++++ DATA LISTING ++++
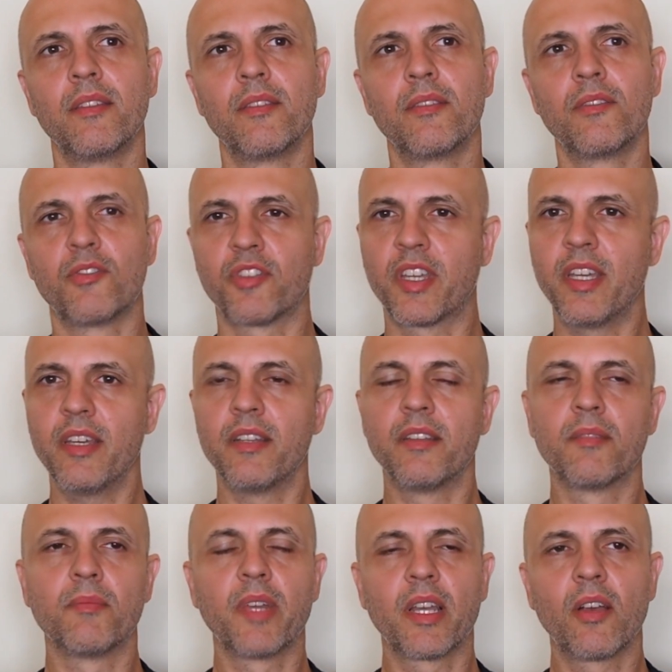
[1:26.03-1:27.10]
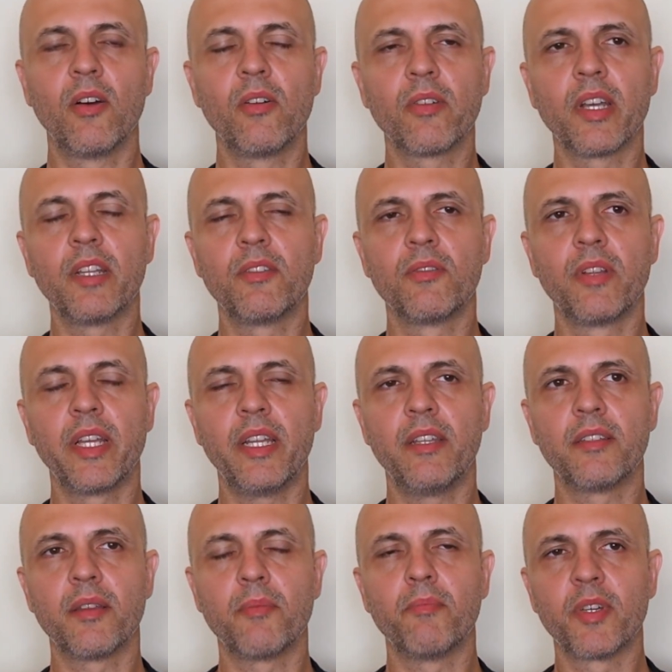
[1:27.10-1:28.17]
there's a kid. I'm like, oh, okay, two
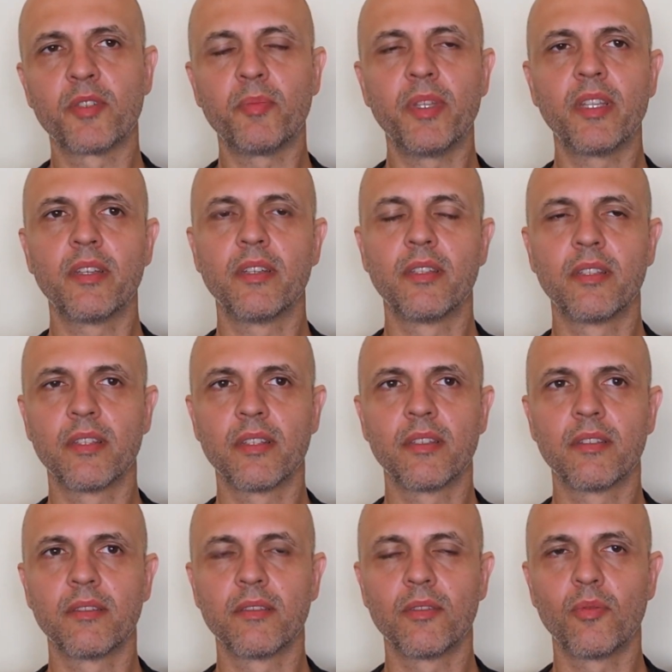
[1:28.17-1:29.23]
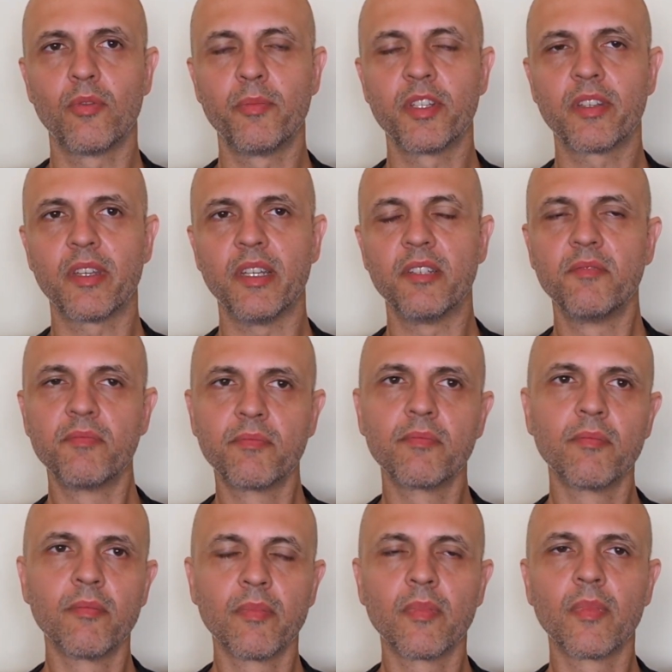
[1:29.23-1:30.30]
ladies, that must be the woman's kid.
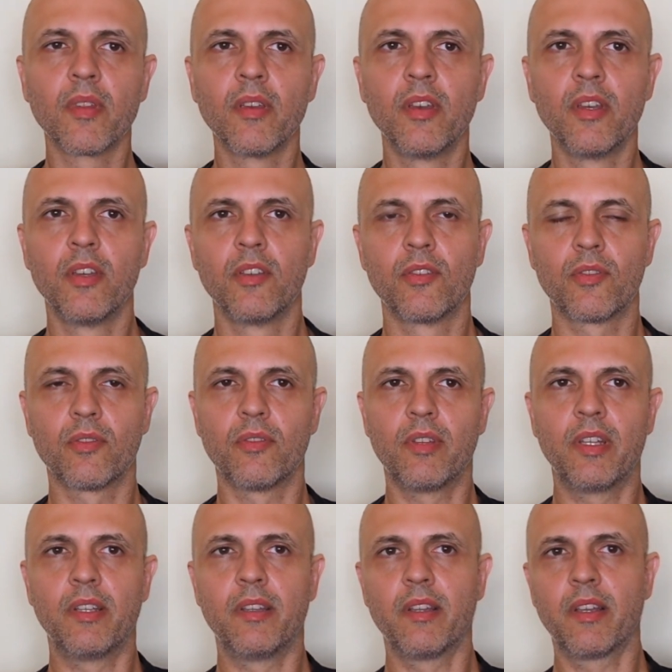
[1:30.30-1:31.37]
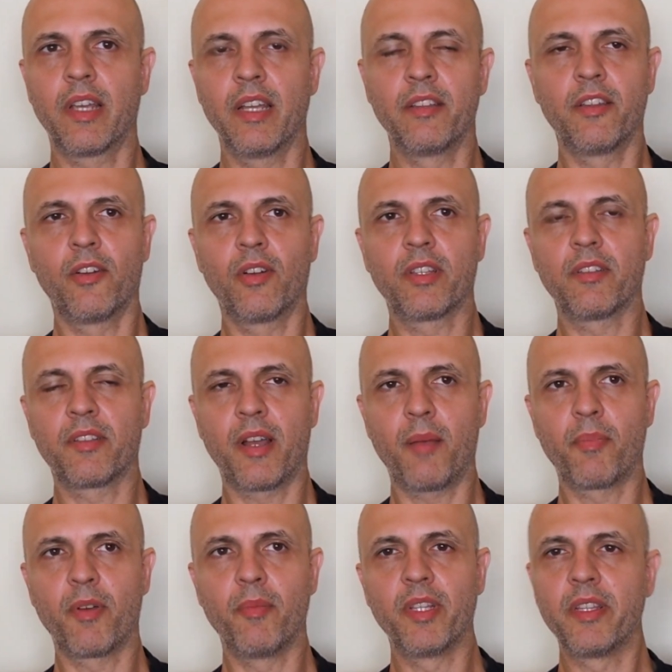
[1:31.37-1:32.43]
And again, they're at the top
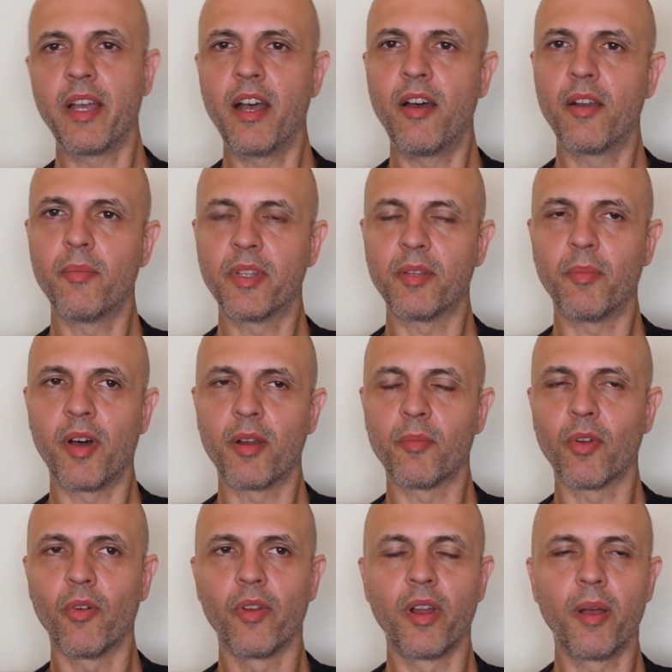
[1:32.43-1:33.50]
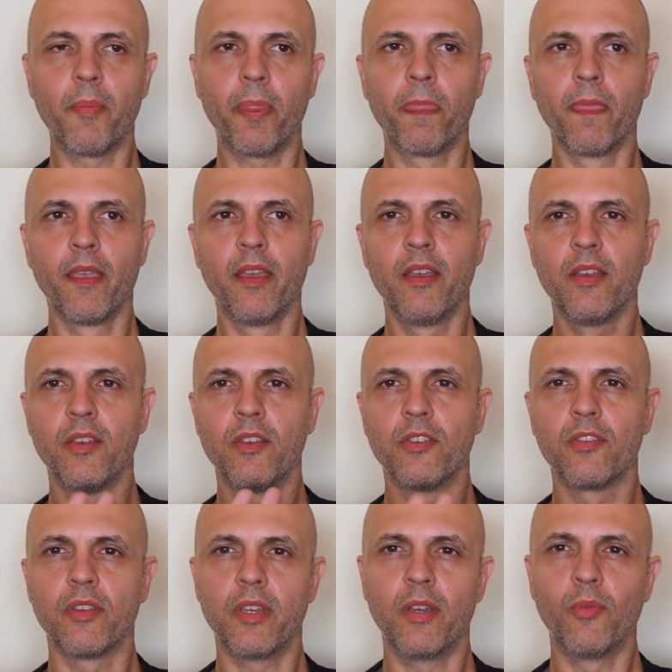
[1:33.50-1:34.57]
coming down, I'm at the bottom going up.
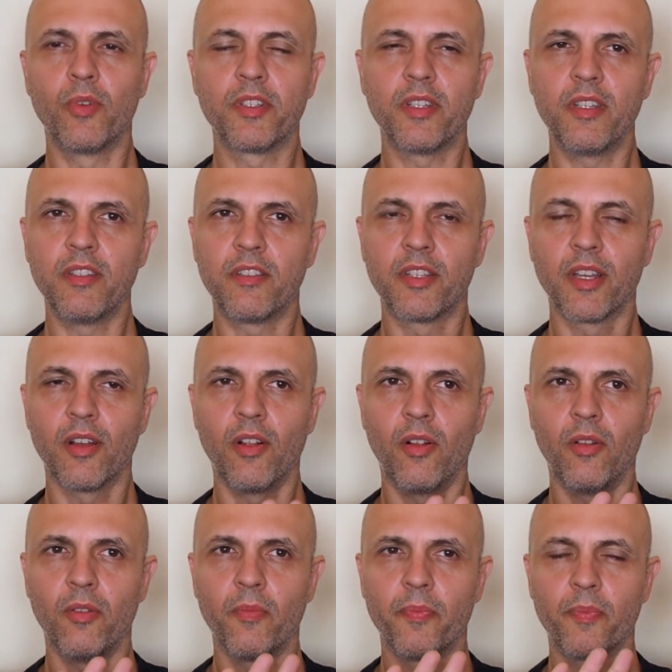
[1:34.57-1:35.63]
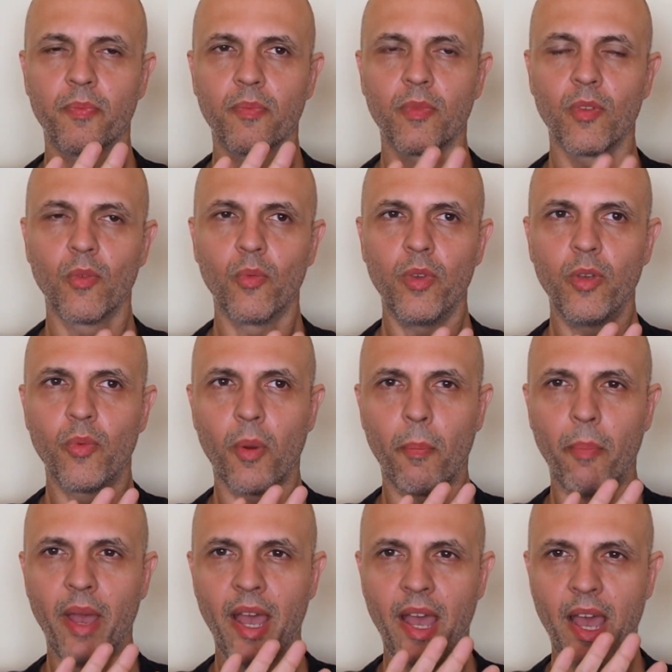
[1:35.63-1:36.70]
It wasn't until we were
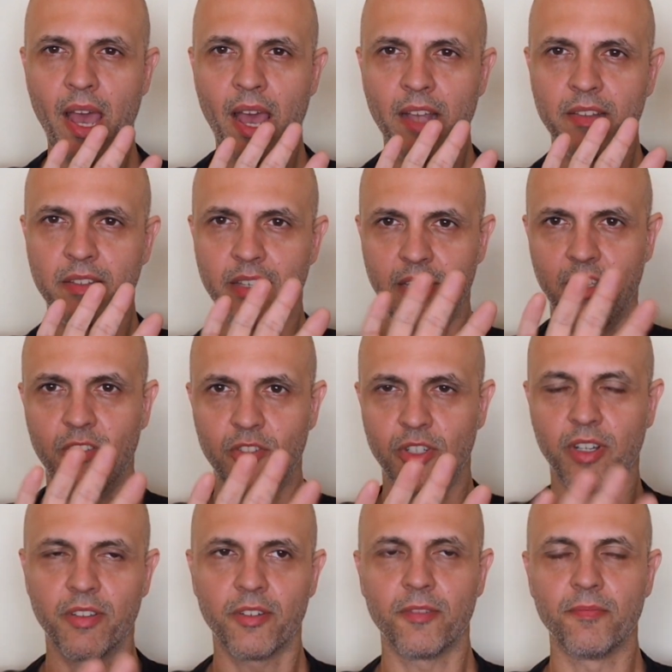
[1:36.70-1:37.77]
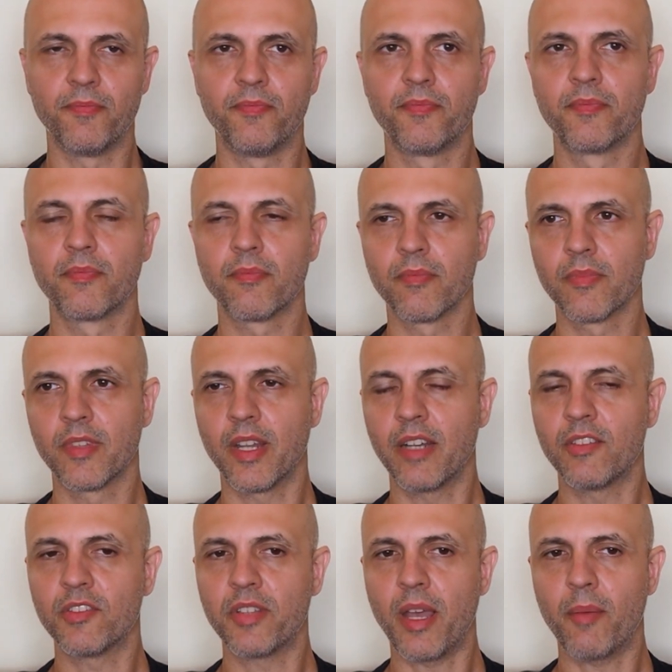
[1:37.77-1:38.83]
passing each other that I
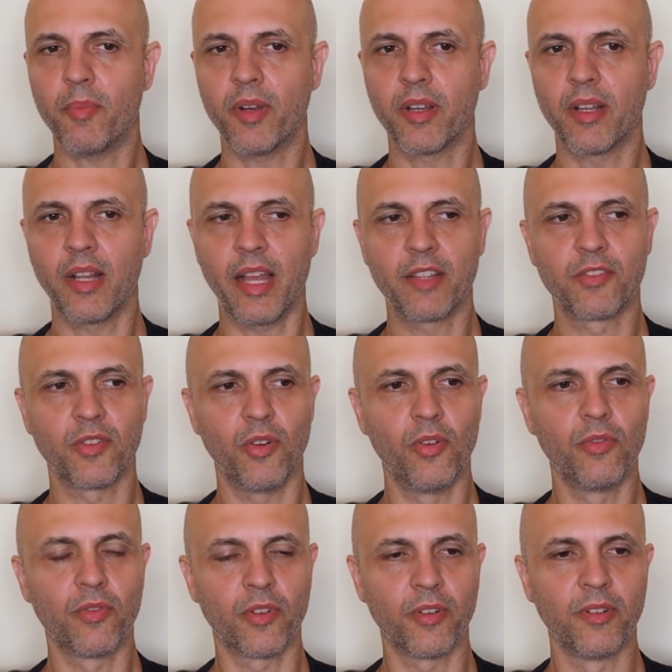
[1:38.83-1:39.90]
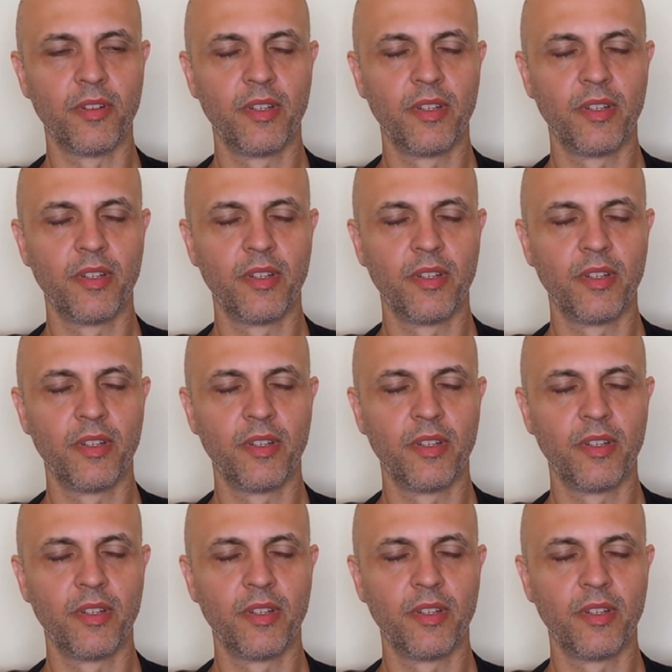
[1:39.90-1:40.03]
just happened to glance over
++++
Starting at the line that contains "[1:35.63-1:36.70]", please write out every line to the end of the entries, inclusive, copied exactly and with pictures omitted.

[1:35.63-1:36.70]
It wasn't until we were
[1:36.70-1:37.77]
[1:37.77-1:38.83]
passing each other that I
[1:38.83-1:39.90]
[1:39.90-1:40.03]
just happened to glance over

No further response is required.